Nowadays, technology is unavoidable, and parents are often seeking ways to reduce their child’s screen time in favour of more mentally and physically stimulating activities. No matter how hard you try, your child will always want to come back to their smartphones, tablets, games consoles and other types of technology as a source of entertainment, and to be fair, adults aren’t always that different. With that said, why not try and find ways to make the most of screen time and turn it into an educational experience? “How can screen time be educational?” I hear you ask. I have teamed up with a prep school in kent to explore.

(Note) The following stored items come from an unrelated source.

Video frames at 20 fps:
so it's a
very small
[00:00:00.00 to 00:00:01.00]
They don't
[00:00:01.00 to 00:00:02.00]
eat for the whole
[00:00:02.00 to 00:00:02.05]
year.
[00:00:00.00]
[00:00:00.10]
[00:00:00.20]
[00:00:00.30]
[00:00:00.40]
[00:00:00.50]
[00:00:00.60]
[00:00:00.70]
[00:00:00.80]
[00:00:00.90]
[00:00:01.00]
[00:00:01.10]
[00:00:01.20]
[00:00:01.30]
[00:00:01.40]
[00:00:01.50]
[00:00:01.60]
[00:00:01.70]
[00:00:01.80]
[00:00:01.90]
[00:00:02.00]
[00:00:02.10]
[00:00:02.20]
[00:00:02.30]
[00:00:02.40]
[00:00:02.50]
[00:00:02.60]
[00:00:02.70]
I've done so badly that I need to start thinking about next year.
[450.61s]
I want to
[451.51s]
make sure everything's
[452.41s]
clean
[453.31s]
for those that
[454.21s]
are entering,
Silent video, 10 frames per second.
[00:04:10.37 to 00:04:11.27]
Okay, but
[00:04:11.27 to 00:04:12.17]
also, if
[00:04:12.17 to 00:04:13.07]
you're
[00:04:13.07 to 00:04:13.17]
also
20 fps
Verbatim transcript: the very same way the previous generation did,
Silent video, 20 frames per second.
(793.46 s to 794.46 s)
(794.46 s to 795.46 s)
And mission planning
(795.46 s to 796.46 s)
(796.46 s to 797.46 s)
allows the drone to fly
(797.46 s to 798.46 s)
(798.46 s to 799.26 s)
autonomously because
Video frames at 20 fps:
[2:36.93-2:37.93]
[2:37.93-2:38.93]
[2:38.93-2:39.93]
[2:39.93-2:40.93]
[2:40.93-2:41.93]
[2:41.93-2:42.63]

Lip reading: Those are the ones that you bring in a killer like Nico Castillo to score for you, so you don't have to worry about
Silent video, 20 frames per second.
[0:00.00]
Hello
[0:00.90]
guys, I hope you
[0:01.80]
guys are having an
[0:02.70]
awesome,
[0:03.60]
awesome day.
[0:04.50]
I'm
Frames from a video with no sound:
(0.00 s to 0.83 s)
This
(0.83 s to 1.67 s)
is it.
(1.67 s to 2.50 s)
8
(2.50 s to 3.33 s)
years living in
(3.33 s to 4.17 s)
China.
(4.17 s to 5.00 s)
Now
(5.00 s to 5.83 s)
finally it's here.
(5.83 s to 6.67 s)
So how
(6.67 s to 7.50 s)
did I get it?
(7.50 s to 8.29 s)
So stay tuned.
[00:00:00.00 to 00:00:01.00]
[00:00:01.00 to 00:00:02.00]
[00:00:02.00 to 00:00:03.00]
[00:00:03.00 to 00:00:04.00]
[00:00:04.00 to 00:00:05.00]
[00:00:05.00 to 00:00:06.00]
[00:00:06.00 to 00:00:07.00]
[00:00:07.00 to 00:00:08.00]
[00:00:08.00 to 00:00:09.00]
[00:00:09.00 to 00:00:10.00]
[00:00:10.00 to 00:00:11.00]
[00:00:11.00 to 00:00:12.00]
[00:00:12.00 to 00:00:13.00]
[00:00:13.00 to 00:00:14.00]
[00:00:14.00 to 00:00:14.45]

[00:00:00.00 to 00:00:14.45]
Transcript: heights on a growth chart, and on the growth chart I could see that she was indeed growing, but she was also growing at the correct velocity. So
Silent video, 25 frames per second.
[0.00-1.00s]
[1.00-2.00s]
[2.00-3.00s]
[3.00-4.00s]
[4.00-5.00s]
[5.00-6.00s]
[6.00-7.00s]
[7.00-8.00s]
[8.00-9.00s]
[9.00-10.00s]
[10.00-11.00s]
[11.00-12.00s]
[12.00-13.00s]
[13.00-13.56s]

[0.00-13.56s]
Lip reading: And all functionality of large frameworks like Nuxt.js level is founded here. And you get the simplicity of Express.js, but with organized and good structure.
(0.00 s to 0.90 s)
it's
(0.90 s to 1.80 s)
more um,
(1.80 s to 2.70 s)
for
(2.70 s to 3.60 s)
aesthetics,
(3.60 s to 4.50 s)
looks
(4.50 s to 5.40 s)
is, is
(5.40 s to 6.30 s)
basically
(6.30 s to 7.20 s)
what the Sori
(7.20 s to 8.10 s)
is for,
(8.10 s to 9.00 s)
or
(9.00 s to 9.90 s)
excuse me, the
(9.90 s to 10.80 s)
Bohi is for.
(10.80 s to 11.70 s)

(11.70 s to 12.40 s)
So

First and foremost, technology provides an opportunity for young people to research things they don’t know about; something that wasn’t an option for previous generations who would have had to look things up at the library. One might argue that this is a bad thing, and that students should be better at studying books, but the easy access to such a huge array information allows young people to learn at their own pace and in their own time, which is something we shouldn’t take for granted.


Playing educational games on a smartphone or other digital device can help make learning fun for youngsters. In fact, they often don’t even realise they’re learning. For instance, they can practise a foreign language using an app, which is far more interactive and memorable than reading from a textbook. For younger children in particular, using a computer keyboard can help them recognise letters, leading to early reading and spelling skills. What’s more, there are a huge array of educational videos online that engage visual learners and podcasts for those who prefer to absorb information in an auditory fashion.

So, the good news is screen time doesn’t have to be a passive activity. As long as it doesn’t displace a healthy or necessary activity, like exercise or sleep, it can actually be a useful tool for learning. Just make sure you block any inappropriate websites using parental controls, and get tech savvy yourself so that you can monitor what your child is up to. Everything in moderation, as the saying goes.